> _WHAT TO DO_: Write the listing below out again in full, dropping its pictures.

> _SUPPLIED RECORDS_:
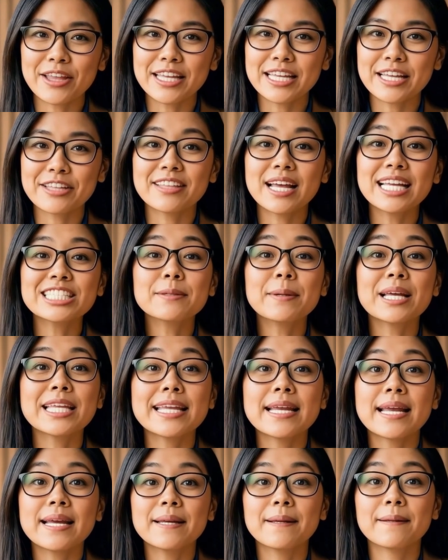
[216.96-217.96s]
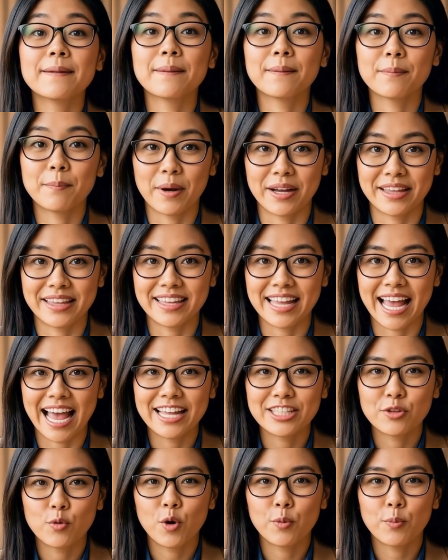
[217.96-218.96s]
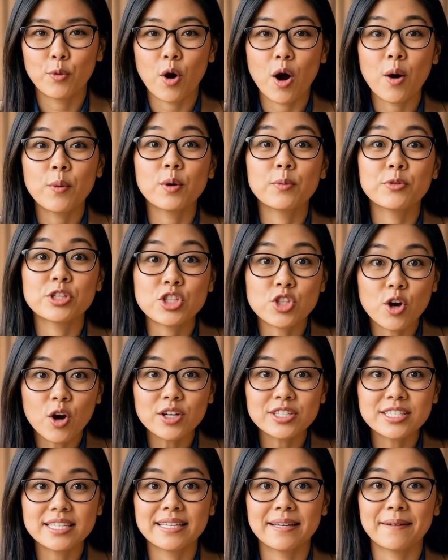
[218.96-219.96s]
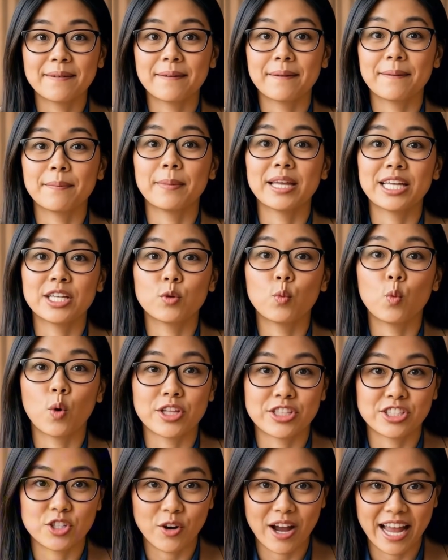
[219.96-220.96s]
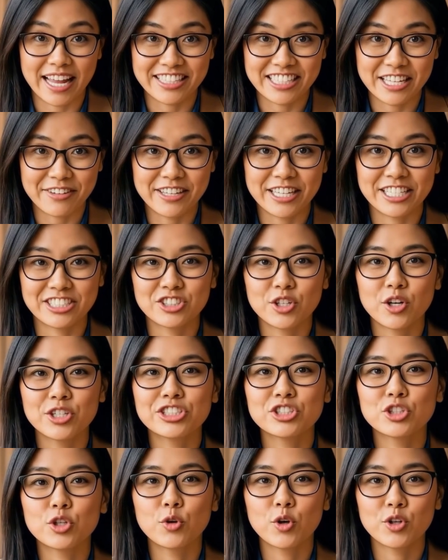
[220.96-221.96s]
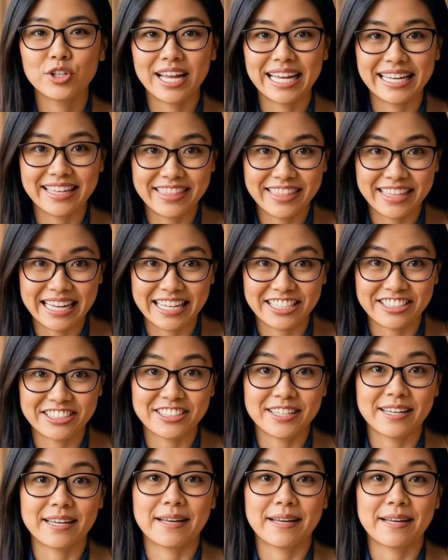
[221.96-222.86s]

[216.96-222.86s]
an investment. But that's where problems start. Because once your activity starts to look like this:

> _OUTPUT FOR THIS EXERCISE_:
[216.96-217.96s]
[217.96-218.96s]
[218.96-219.96s]
[219.96-220.96s]
[220.96-221.96s]
[221.96-222.86s]

[216.96-222.86s]
an investment. But that's where problems start. Because once your activity starts to look like this:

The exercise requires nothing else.